The New Haven shows a $3,300,000 jump in operating income this year, de spite a $1,400,000 drop in passenger revenue. The improvement is at least partly the result of stepped-up freight service, e.g., interline piggyback service (a phrase that wryly amuses sardonic commuters), which was extended last week to the Midwest. The New Haven has laid 27,000 tons of new main-line track in 1955. But it has also shaved its maintenance bill. To maintain 3,200 miles of track and hundreds of bridges and stations, it spent $11,484,819 for the first eight months of 1955 $2,400,000 or 17% less than in the same 1954 period.

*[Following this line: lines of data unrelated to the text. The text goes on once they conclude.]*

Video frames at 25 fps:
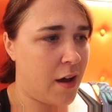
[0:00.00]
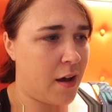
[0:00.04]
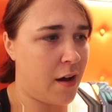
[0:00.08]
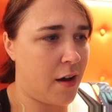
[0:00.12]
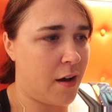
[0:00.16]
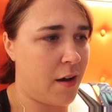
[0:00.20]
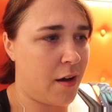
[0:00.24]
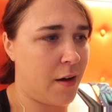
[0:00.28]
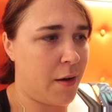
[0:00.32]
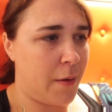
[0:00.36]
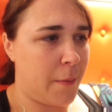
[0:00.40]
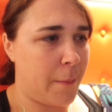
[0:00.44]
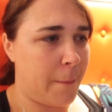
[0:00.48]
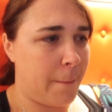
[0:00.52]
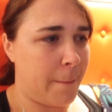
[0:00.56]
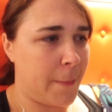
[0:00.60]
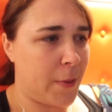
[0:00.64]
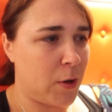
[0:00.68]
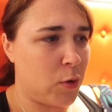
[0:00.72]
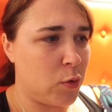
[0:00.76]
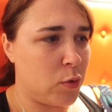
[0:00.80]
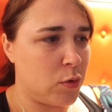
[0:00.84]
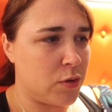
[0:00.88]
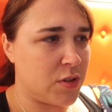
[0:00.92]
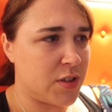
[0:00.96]

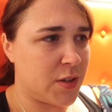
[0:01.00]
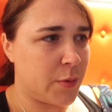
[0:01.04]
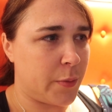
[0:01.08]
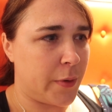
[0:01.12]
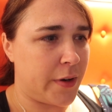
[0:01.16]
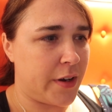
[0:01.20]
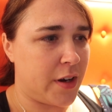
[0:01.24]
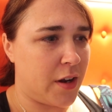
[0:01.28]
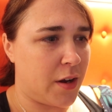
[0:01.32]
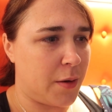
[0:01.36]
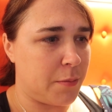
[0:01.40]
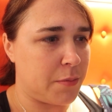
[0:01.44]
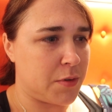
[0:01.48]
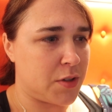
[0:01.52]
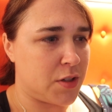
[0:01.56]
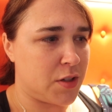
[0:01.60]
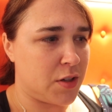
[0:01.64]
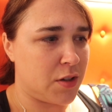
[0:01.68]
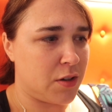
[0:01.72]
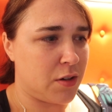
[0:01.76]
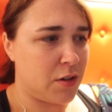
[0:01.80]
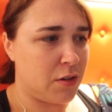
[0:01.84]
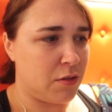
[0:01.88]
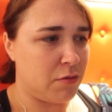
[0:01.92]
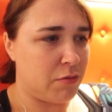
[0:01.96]
Also went up
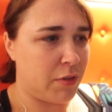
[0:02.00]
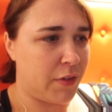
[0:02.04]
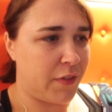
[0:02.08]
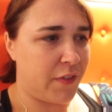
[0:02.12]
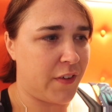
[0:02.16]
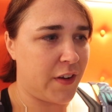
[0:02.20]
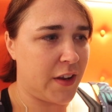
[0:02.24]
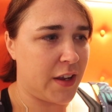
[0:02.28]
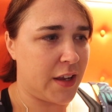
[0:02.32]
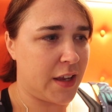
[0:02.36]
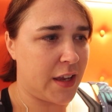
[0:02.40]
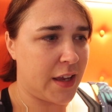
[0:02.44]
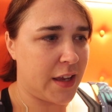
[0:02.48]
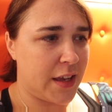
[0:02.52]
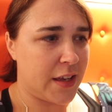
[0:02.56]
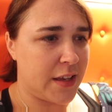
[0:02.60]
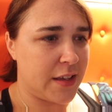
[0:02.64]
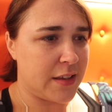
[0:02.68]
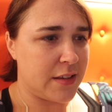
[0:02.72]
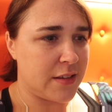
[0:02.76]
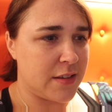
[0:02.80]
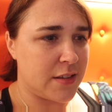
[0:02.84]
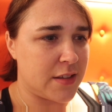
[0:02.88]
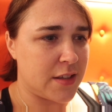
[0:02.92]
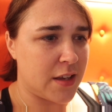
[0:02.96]
to
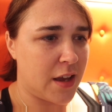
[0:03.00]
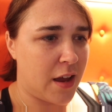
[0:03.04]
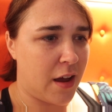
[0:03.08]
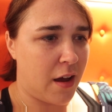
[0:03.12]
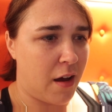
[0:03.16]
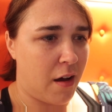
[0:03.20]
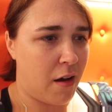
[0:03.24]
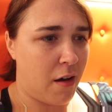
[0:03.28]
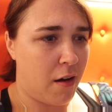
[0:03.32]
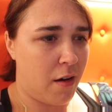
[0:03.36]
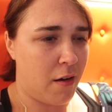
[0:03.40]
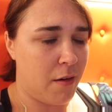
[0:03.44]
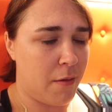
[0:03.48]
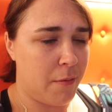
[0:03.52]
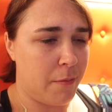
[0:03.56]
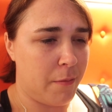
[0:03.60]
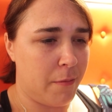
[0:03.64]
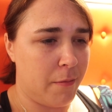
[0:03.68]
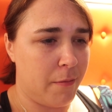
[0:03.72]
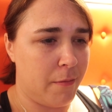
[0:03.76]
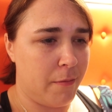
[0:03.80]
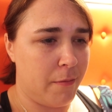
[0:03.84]
Rafiki's, I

Pat McGinnis has a personal interest in maintainance: he spends more than half his time riding the New Haven in his comfortably furnished private car.* To most passengers, the most notable change on the New Haven since McGinnis took over has been the bold use of color on its rolling stock and on some Cape Cod and Westchester County stations. Last week McGinnis' dark-haired wife Lucille, a onetime interior decorator, was riding the New Haven with Detroit Architect Minoru Yamasaki, bent on "perking up" the road's dark and dingy stations in what McGinnis calls (he "grey-flannel-suit area," i.e., Connecticut's commuter country. "Hell," explained McGinnis, "for another nickel you might as well make a thing look good."
* Which is always attached to "through express trains running on time; Mr. McGinnis never uses the commuter trains," a spokesman explained recently, denying newspaper stories that the car was on a commuter train stalled for 69 minutes by 1) a washout, 2) engine failure, and 3) bridge construction.